Говорю это и орать хочется как только представлю, что Ангела моего какой-то хуй прыщавый обнимает. Тут же хочется его придушить, аж трясет всего, боже.
– Блядь, ну что ты за баран такой упертый! Не хотел говорить, но ладно. Меня Люда любит и все такое, но черт, мы с Людой рядом с вами не стояли, ты сам подъебывал меня, а теперь посмотри на себя! Что, блядь, с собой сделал! Я не собираюсь еще одного брата хоронить! Места на кладбище нет! Бакир, сука, хватит! Не хочешь, отпусти ее! Пусть живет тогда. Пойди девку любую оттрахай, может полегчает!
Тоха подходит и встряхивает меня, но я резко даю отпор.
– Не трогай меня, пошел вон!
– Не пойду я никуда! Я заебался уже видеть тебя таким! Сдохнешь, блядь, скоро! То, как эта девочка тебя любит, это мечта, понимаешь? Она тебя боготворит. Я такого в жизни не видел, я бы все отдал, если бы меня Люда хоть на сотую часть так любила, как Линка любит тебя!
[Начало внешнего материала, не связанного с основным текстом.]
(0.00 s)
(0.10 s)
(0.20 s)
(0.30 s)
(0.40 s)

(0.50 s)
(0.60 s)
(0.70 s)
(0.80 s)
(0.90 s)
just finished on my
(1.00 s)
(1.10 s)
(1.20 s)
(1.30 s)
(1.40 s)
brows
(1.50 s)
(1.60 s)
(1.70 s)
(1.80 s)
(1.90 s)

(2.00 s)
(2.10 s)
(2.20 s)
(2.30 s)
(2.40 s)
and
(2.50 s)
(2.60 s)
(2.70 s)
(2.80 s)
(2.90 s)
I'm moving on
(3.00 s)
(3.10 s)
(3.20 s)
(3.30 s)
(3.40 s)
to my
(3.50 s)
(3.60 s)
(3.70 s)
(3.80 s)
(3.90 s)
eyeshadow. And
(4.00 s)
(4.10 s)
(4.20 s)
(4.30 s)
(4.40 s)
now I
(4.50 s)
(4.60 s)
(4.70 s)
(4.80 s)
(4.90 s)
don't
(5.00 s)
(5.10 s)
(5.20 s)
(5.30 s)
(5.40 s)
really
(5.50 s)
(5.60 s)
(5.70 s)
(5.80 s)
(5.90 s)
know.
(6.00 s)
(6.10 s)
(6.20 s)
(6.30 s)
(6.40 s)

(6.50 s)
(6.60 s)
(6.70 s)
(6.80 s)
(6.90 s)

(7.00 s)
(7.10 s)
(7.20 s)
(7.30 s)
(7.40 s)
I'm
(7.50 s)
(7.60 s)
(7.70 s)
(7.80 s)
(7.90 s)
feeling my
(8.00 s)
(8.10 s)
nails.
– Отвали! Пошел вон, Вооон!
– Баран!
Тоха выходит из моего кабинета, громко хлопнув дверью, а я с силой ударяю по столу. Мы так никогда с ним не собачились, как за этот месяц, мы не можем найти общий язык, потому что я не могу ни оставить ее, ни поговорить с ней нормально, как не просит меня Тоха.
Кто бы говорил, учит еще меня, праведник, блядь!
Так, как Тоха гулял в свое время, даже Хаммер не гулял, а тут Люду встретил и поплыл, сука, домашним стал, ручным, правильным.
Вот только мы оба знаем, откуда мы вышли, и какая у нас была жизнь до клуба, как и какими способами мы поднимались, и это точно не розовые, сука, сказки. Мы выгрызали себе это место, мы зарабатывали себе каждую копейку и уважение в городе, и теперь я не собираюсь так просто отдавать все то, чего мы добились.
Хочет Тоха семью – будет ему семья, а мне и так заебись. Мне нормально, нормально…мне, сука, хорошо одному. Мне и нужно было быть одному, и не подпускать эту девочку к себе. Я сделал ошибку, и теперь расплачиваюсь за нее сполна.
И если Тоха уже домашний и ждет ребенка, то у меня нет никого. Ангел была, но после того, что я с ней сделал она не любит меня, не уважает, а ненавидит, и мне не нужно с ней говорить, чтобы еще раз в этом убедиться. Я должен ее отпустить, должен, должен!
Кажется, только сейчас до меня доходит смысл слов Тохи. Ангел же не приехала в клуб, тогда куда он ее дел. Ее сегодня выписали.